Consumers Less Satisfied With eBay and Amazon

Customer satisfaction with e-commerce moguls Amazon.com and eBay has eroded in the last year, according to the University of Michigan’s American Customer Satisfaction Index (ACSI). The ACSI is a closely watched barometer of consumers’ brand perceptions, including those of online retailers.

The ACSI results, which are released annually, show overall satisfaction with online retail brands fell 4.8 percent in the last year, the first decline since the category was added in the Index in 2000. That’s the largest drop among the four e-commerce subcategories tracked by the index, including retail, online travel, auctions, and brokerage.

Most prominently, Amazon dropped 4.5 percent from 88, one of the highest scores ever measured in the ASCI 10-year history, to 84. For its part, eBay, in the auctions subcategory, fell 4.7 percent from 84 to 80.

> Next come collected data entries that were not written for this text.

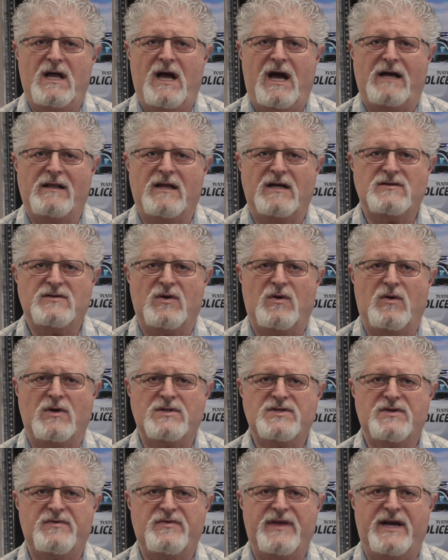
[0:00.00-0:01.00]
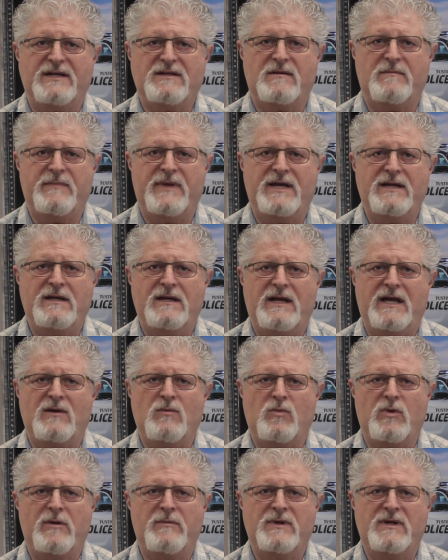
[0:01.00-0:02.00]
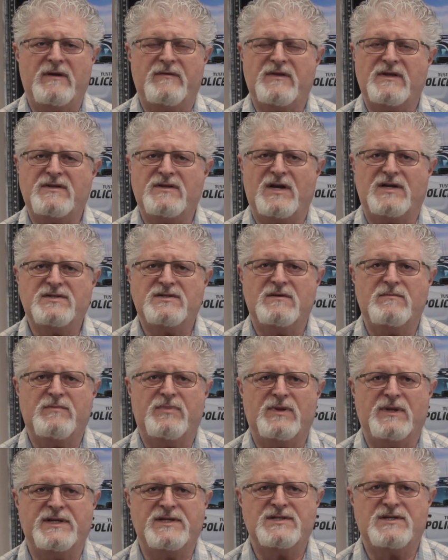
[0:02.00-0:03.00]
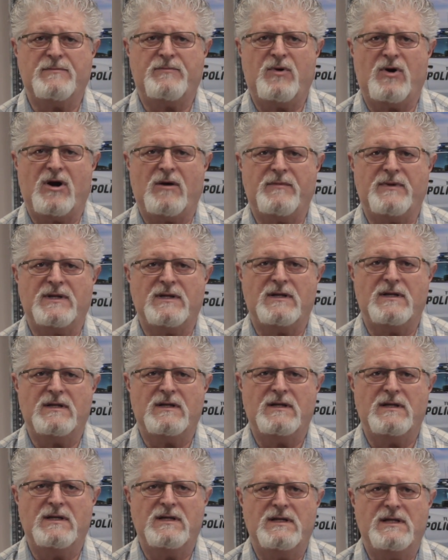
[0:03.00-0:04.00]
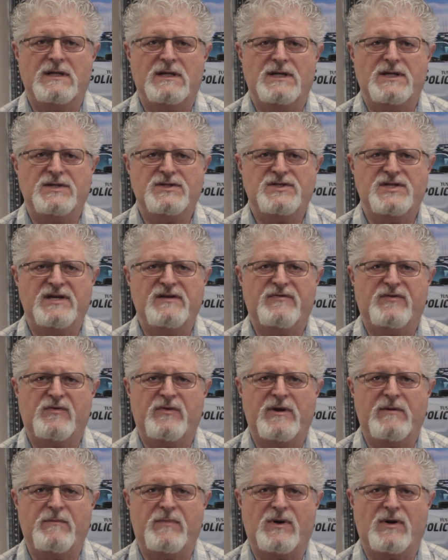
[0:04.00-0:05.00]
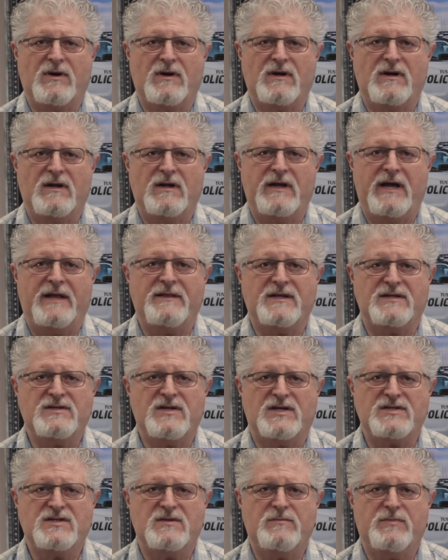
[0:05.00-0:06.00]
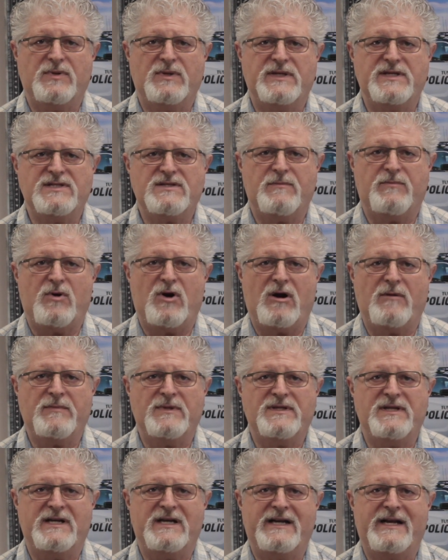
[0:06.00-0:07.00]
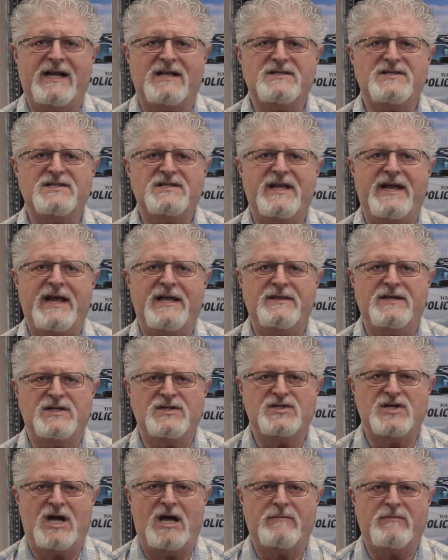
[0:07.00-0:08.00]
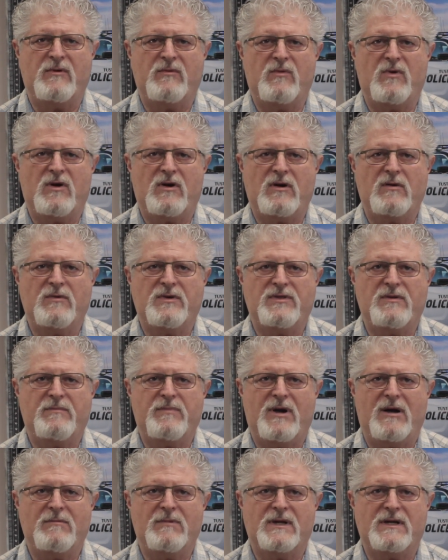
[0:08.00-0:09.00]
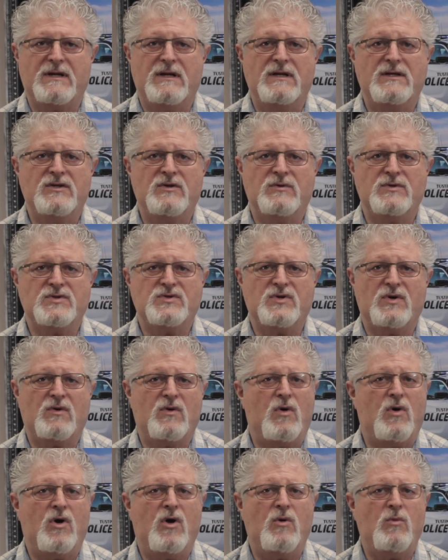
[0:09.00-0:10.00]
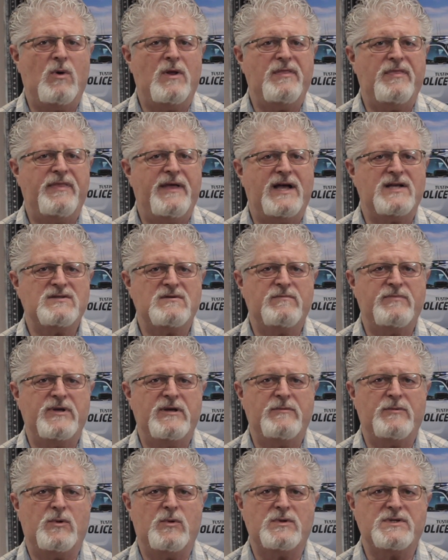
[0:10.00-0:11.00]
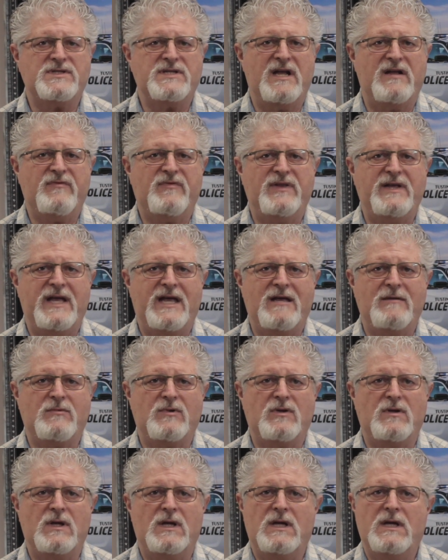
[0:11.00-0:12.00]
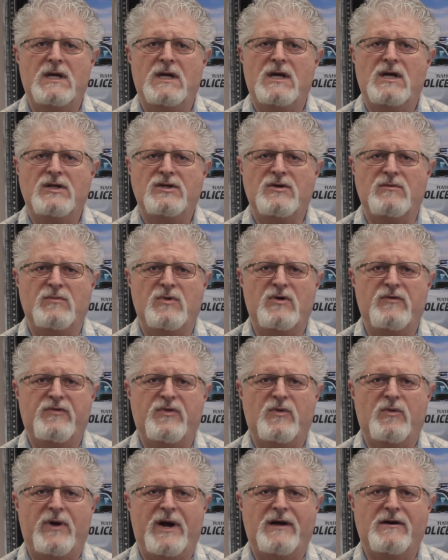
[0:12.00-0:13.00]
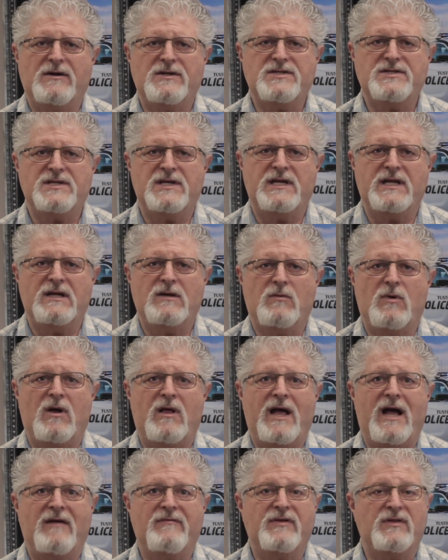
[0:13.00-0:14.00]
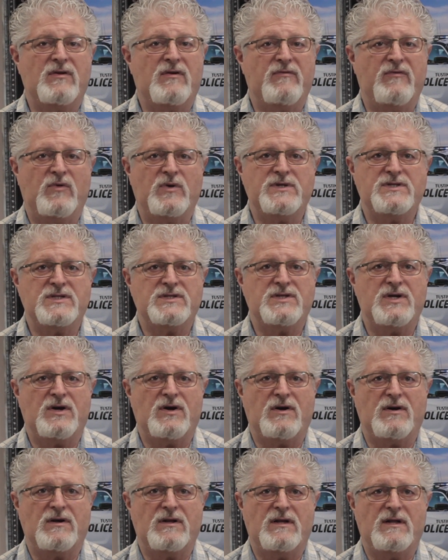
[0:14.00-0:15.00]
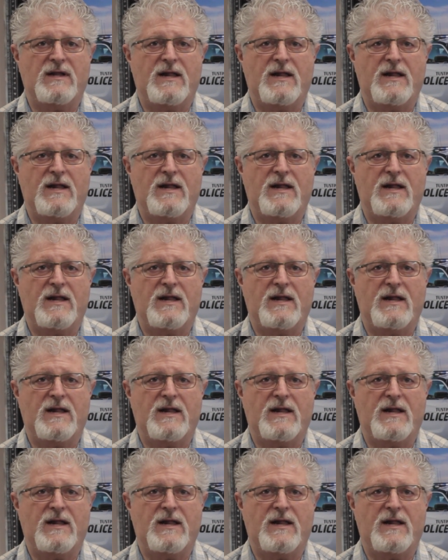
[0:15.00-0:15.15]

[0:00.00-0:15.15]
I'd like to also thank the men and women of the Tustin Police Department. Chief Greenberg and the Tustin Police Department did an outstanding job of working with the public to ensure all 1,000 people were safely able to move throughout our city while having their voices heard.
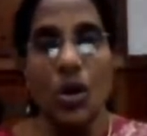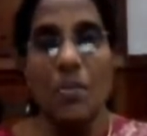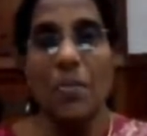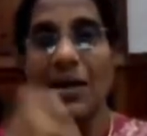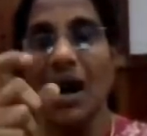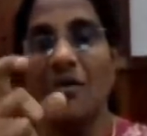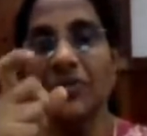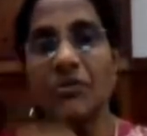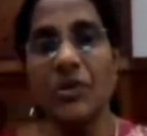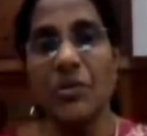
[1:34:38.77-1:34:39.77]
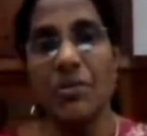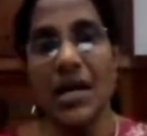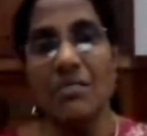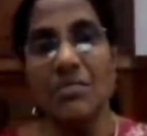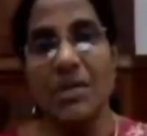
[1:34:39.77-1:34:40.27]
But after we
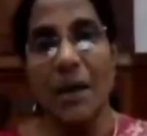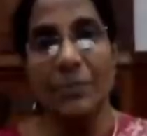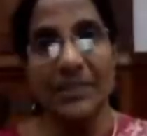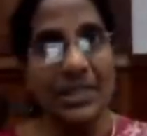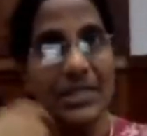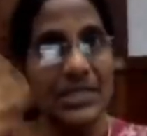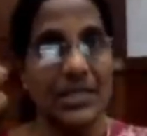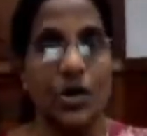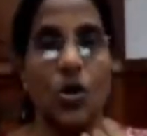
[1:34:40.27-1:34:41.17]
became capitalistic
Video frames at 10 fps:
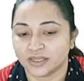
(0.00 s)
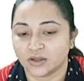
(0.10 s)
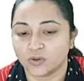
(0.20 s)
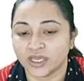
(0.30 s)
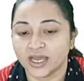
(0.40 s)

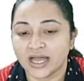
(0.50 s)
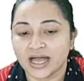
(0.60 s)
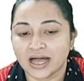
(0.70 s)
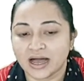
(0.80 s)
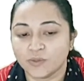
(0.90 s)
Okay,
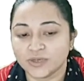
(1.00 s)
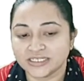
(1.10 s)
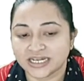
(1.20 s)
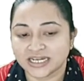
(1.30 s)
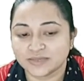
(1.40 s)
how many
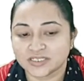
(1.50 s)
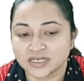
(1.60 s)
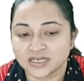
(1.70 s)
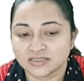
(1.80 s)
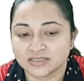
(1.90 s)
times
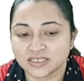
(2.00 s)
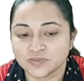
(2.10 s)
this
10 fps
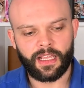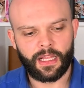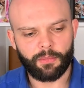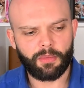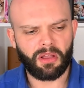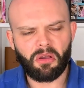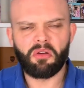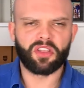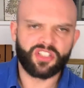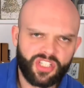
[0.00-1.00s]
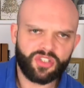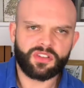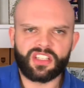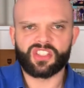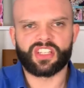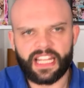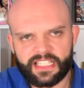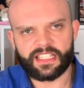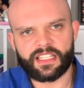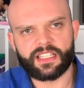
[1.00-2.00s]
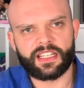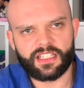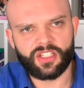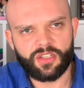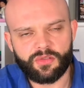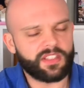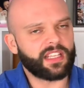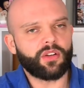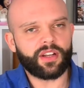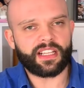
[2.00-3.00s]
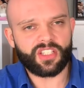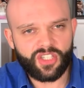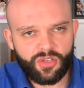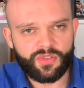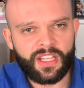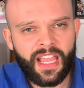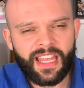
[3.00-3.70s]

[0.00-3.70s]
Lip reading: People are like, oh, you're just using your genetics as an excuse. They're not an excuse.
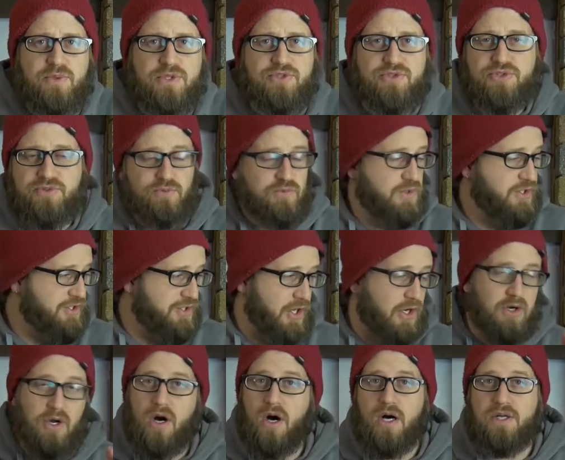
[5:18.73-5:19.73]
which
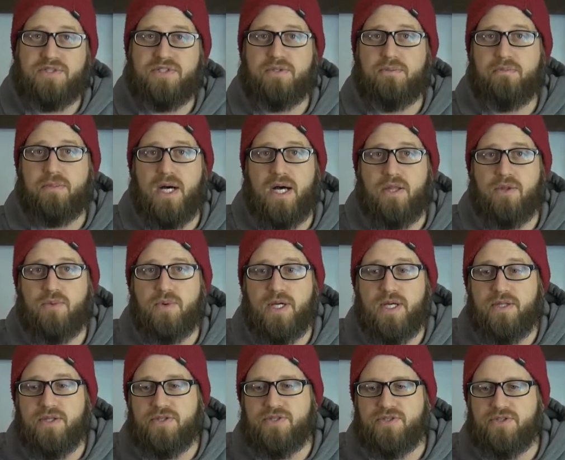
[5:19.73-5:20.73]
are awesome, by the
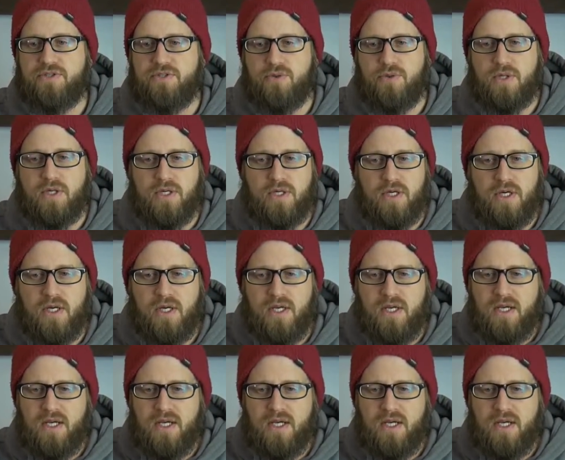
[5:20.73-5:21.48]
way, this newer,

“E-retail is undergoing a fundamental shift as some of the industry heavyweights move away from their core focus,” said Larry Freed, chief executive of ForeSee Results, which commissioned the study. “Some of the best-known brands are changing business models and changing relationships with their customers. It’s tough to do that without eroding satisfaction.”

The ACSI is conducted by the University of Michigan’s Ross School of Business. The e-commerce portion of the study is done in partnership with ForeSee Results, an online customer satisfaction management concern. The ACSI surveys visitors of measured Web sites, using a formula that weights aspects of the online experience according to what most influences customer satisfaction and behavior.

Freed attributes Amazon’s drop in customer satisfaction to its gradual transformation from a book and music retailer to an aggregator of a wide variety of goods, including electronics and apparel, from multiple vendors. That expansion, designed to grow overall revenues for the company, in itself functions as a kind of rebranding that can confuse customers.

“Companies like Amazon obviously want to broaden their offerings so they can increase revenue,” said Freed. “They can stand to take a hit in customer satisfaction if they don’t lose too much ground and make up for it by increasing sales volume. The challenge is to maintain a high level of customer satisfaction as they expand their market.”

eBay’s decline in customer satisfaction is also the result of changes to its business model, Freed said. Although still effectively an online auction site where individuals sell goods to other individuals, eBay has been ramping up the number of small businesses that sell goods on its site. That move puts eBay into more direct competition with companies such as Overstock.com, which recently added online auctions to its product offerings, he added.

Diversification also puts companies such as Amazon and eBay into growing competition with traditional retailers operating both on- and offline, Freed said.

“Amazon is not only changing its model, it’s also getting into more complex merchandise categories where consumers like to use a range of shopping channels,” Freed said. “This could be an issue for Amazon going forward, as people don’t have any options beyond the Web channel.”